1. Assuming that All Partners are Equal. “Mergers of Equals” is a myth. Someone needs to be in charge to resolve deadlocks which can be impossible to do in a 50-50 partnership where it is not clear who is in charge.

2. Using a One-Size-Fits-All Approach for Each Business Unit. Each new business unit has their unique cultures. Marrying the culture of the new organization into the acquirer’s culture should be thoughtfully done.

3. Managing Organizational Change Without Leading. This is what Jack and Susan Welch refer to as “taking bold steps with the integration”. The acquiring company is advised to strike the iron while it is hot–complete the integration process within 3 months of the acquisition while the participants are still excited and motivated about the new opportunity.

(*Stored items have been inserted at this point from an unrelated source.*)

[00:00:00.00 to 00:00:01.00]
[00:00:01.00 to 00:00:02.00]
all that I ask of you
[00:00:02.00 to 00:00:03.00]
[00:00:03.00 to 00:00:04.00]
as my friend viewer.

4. Paying Too Much Attention to Cost Savings as the Primary Strategic Opportunity. Don’t be too desperate for the acquisition to fall into what Jack Welch calls a “reverse hostage” situation.

5. Expecting to Realize Most Benefits by the End of the First Year. This goal will be harder to achieve if the acquirer pays too much for the merger (i.e., 20% or 30% above the market price–Jack Welch).

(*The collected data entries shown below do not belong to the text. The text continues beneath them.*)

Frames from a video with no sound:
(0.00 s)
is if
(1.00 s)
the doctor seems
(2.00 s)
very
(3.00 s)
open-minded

6. Believing that the Organization Cannot be Stabilized until all the Facts are Known. This belief may lead to what Jack Welch calls the conqueror syndrome”, a situation in where the acquirer installs their own people in all critical positions. This defeats the primary objective of the merger, which is to fill a strategic void. Management needs to realize that if their people have the expertise to grow the company to fill the strategic void, may be they don’t need the acquisition.

7. Declaring Victory Prematurely and Failing to Track Promised Organizational Changes.

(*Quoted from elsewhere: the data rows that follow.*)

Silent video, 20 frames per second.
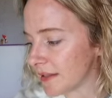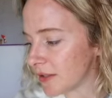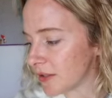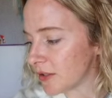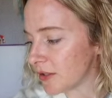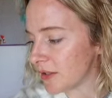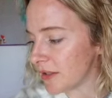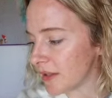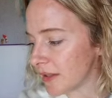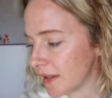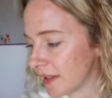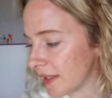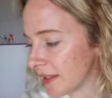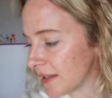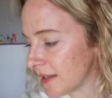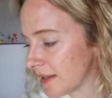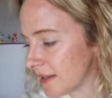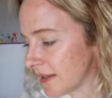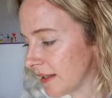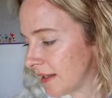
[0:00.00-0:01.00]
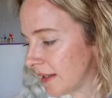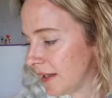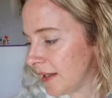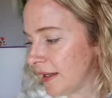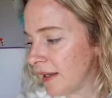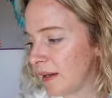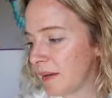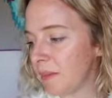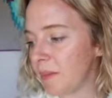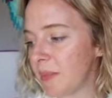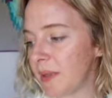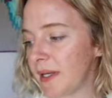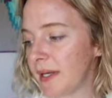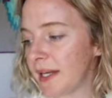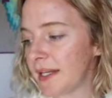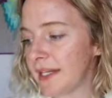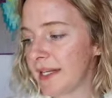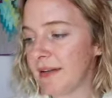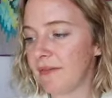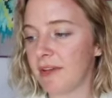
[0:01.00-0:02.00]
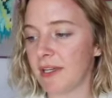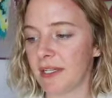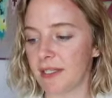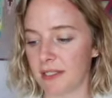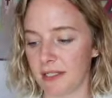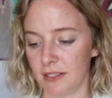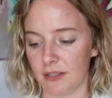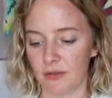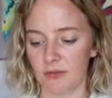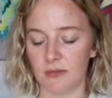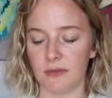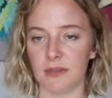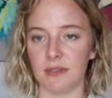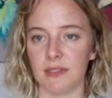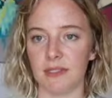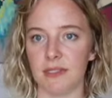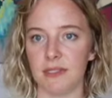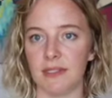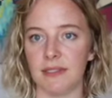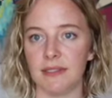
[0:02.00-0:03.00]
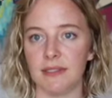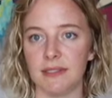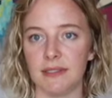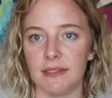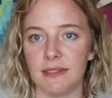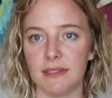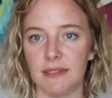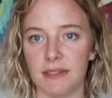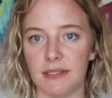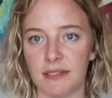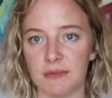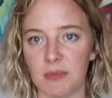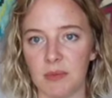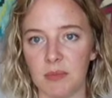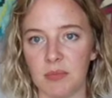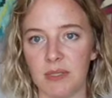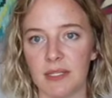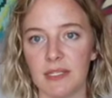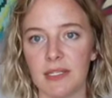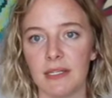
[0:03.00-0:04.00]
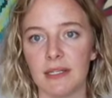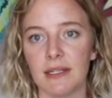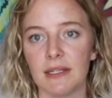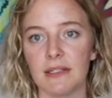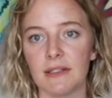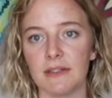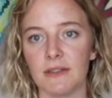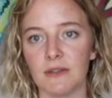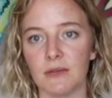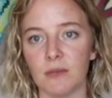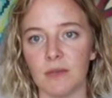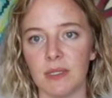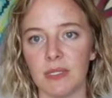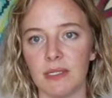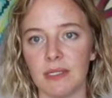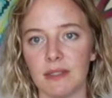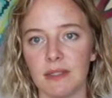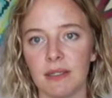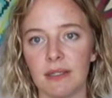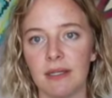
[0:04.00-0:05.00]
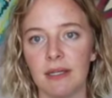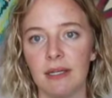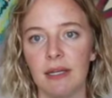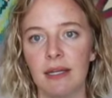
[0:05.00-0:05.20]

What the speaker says: I'll show you the last bit. I didn't even get to use these because my blanket got so big.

8. Not Considering the Impact of Customer Reactions to the Merger. In a study sponsored by Business Week and conducted by the University of Michigan and Thomson Financial Corporation on American Customer Satisfaction Index, found that 50% of consumers report that they are less satisfied two years after a merger. “It can take years for companies to change customers’ feelings and stop any losses” (Emily Thornton, Business Week, December 6, 2004, pp. 58-63).

Conclusion: Whether hostile or friendly, company executives and shareowners should seriously consider the impact of PMI on M&As. The Sarbanes-Oxley Act that demands more disclosures on the performance of the board of directors and company executives of public companies may help address some corporate governance issues, but until the stakeholders address the eight classic mistakes described above, we will continue to experience significant failures in M&A activities. As stated earlier, those promoting M&As are doing very well financially, but for the sake of the customers, employees, and other stakeholders, the executives need to invest more resources to avoid the eight deadly sins to ensure the success of post merger integration.